I think you can change 4 with 0

Mario Carneiro (Feb 26 2019 at 11:02):

there's probably a better way though

Mario Carneiro (Feb 26 2019 at 11:02):

cast_self_eq_zero?

Scott Morrison (Feb 26 2019 at 11:03):

I can't seem to get that to rewrite. Because the 4 here is the actual numeral, not the cast of the 4 in \nat+

Scott Morrison (Feb 26 2019 at 11:04):

change 4 with 0 at w doesn't seem to have any effect

Mario Carneiro (Feb 26 2019 at 11:07):

change 4 with ((4:N+):N) might work

Mario Carneiro (Feb 26 2019 at 11:08):

Or just go back to nats from this point

Scott Morrison (Feb 26 2019 at 11:08):

How do I go back to nats? That's what I'm missing, I think.

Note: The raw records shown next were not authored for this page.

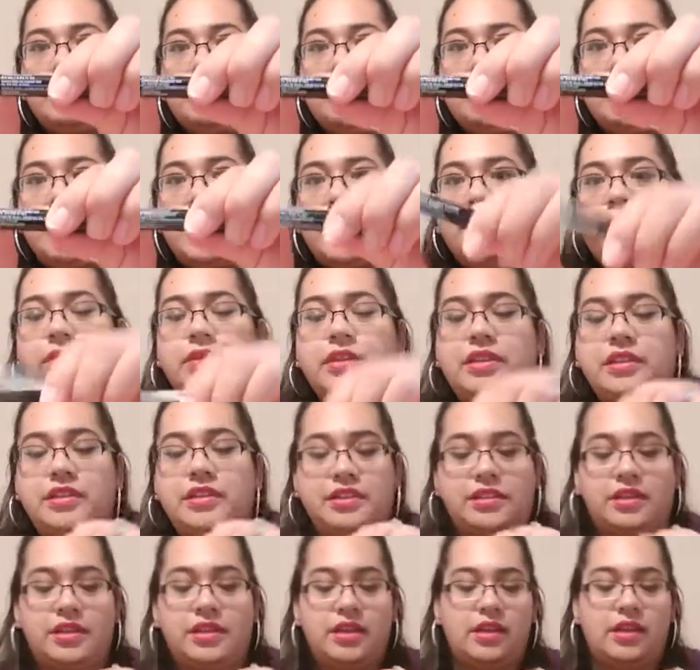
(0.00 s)
so you can't really
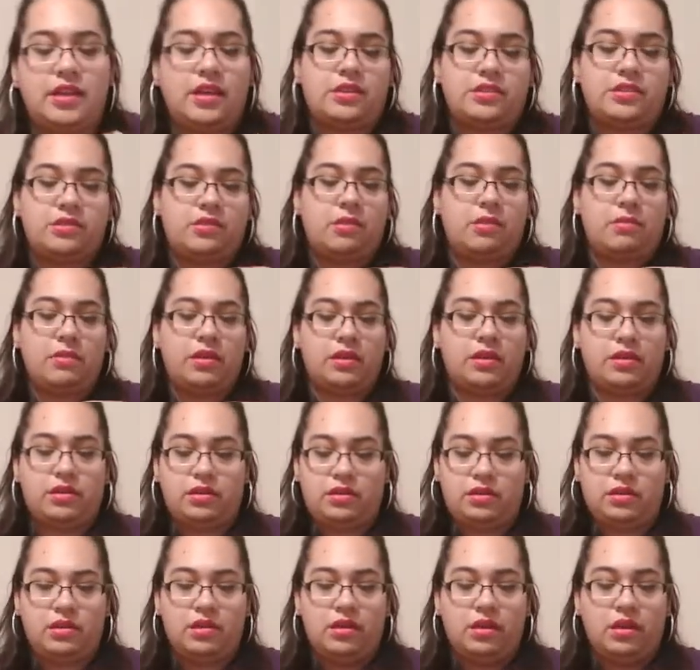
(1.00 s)
see it. So I'm
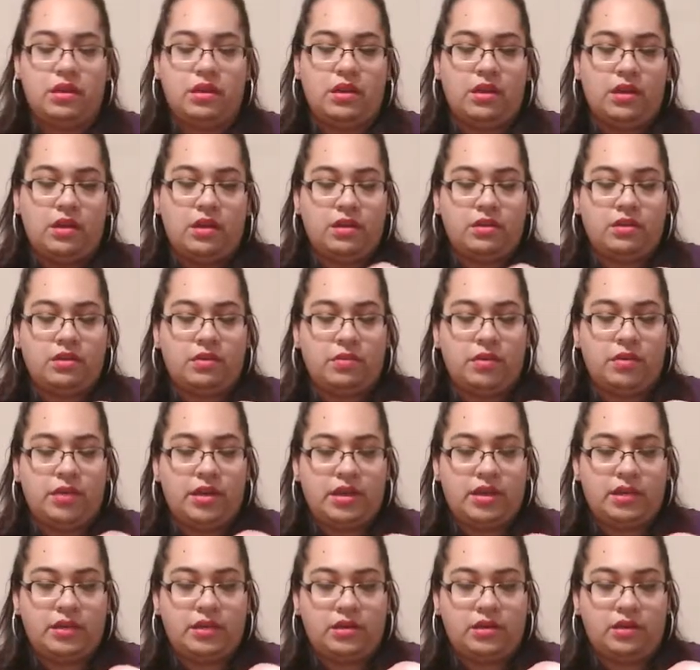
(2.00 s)
gonna go
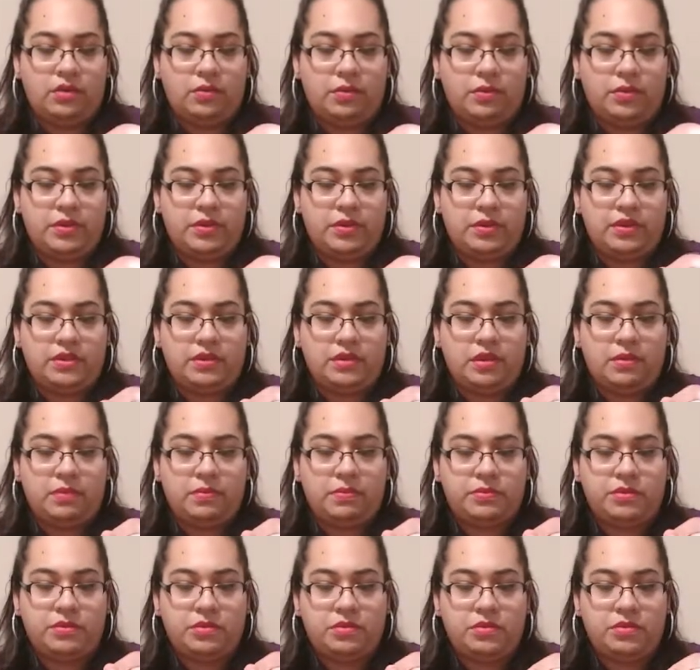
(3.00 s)
ahead and open this
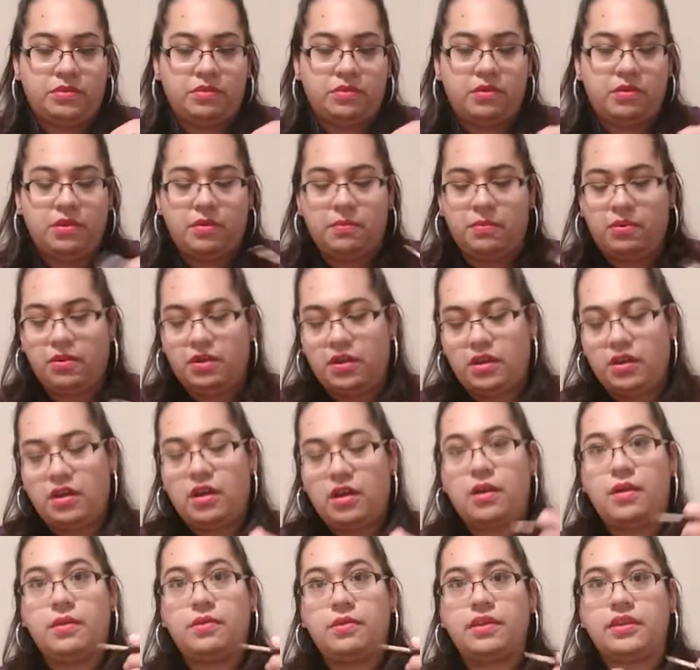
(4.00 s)
up too and put it
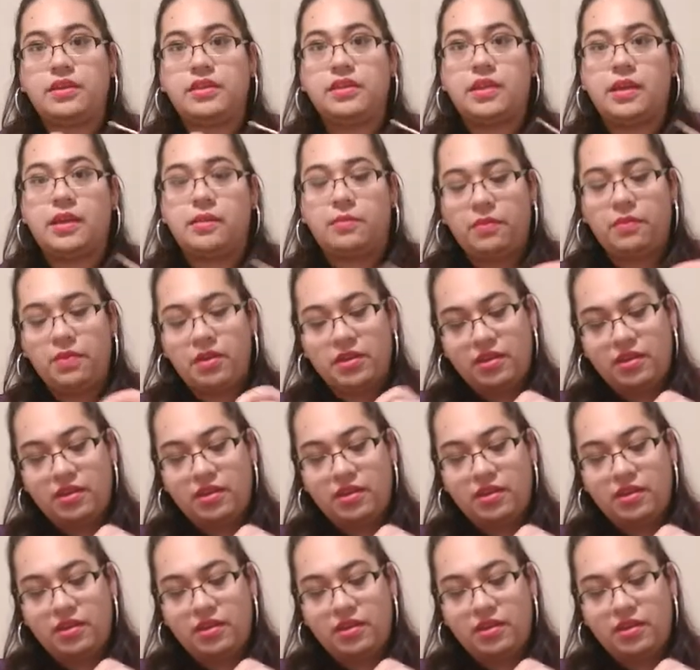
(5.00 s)
on the same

Scott Morrison (Feb 26 2019 at 11:09):

Here's a MWE:

lemma foo (n : ℕ) (h : @eq (zmod 4) 1
    (@has_add.add (zmod 4)
       (@add_semigroup.to_has_add (zmod 4) (@add_comm_semigroup.to_add_semigroup (zmod 4) (zmod.add_comm_semigroup 4)))
       1
       (@has_add.add (zmod 4)
          (@add_semigroup.to_has_add (zmod 4)
             (@add_comm_semigroup.to_add_semigroup (zmod 4) (zmod.add_comm_semigroup 4)))
          1
          (@has_add.add (zmod 4)
             (@add_semigroup.to_has_add (zmod 4)
                (@add_comm_semigroup.to_add_semigroup (zmod 4) (zmod.add_comm_semigroup 4)))
             1
             (@has_mul.mul (zmod 4)
                (@mul_zero_class.to_has_mul (zmod 4)
                   (@semiring.to_mul_zero_class (zmod 4)
                      (@ring.to_semiring (zmod 4) (@comm_ring.to_ring (zmod 4) (zmod.comm_ring 4)))))
                4
                (@coe nat (zmod 4)
                   (@coe_to_lift nat (zmod 4)
                      (@coe_base nat (zmod 4)
                         (@nat.cast_coe (zmod 4) (zmod.has_zero 4) (zmod.has_one 4)
                            (@distrib.to_has_add (zmod 4)
                               (@ring.to_distrib (zmod 4) (@comm_ring.to_ring (zmod 4) (zmod.comm_ring 4)))))))
                   n)))))) : false :=
begin

end

Mario Carneiro (Feb 26 2019 at 11:15):

this works:

  simp [show (4:zmod 4) = 0, from @zmod.cast_self_eq_zero 4] at h,
  cases h

Scott Morrison (Feb 26 2019 at 11:17):

woah... okay.

Scott Morrison (Feb 26 2019 at 11:17):

Is there any way we can make that more ergonomic?

Scott Morrison (Feb 26 2019 at 11:18):

It seems like the sort of thing you'd hope simp to do unassisted.

Scott Morrison (Feb 26 2019 at 11:20):

or are we just doomed because the 4 here is a numeral?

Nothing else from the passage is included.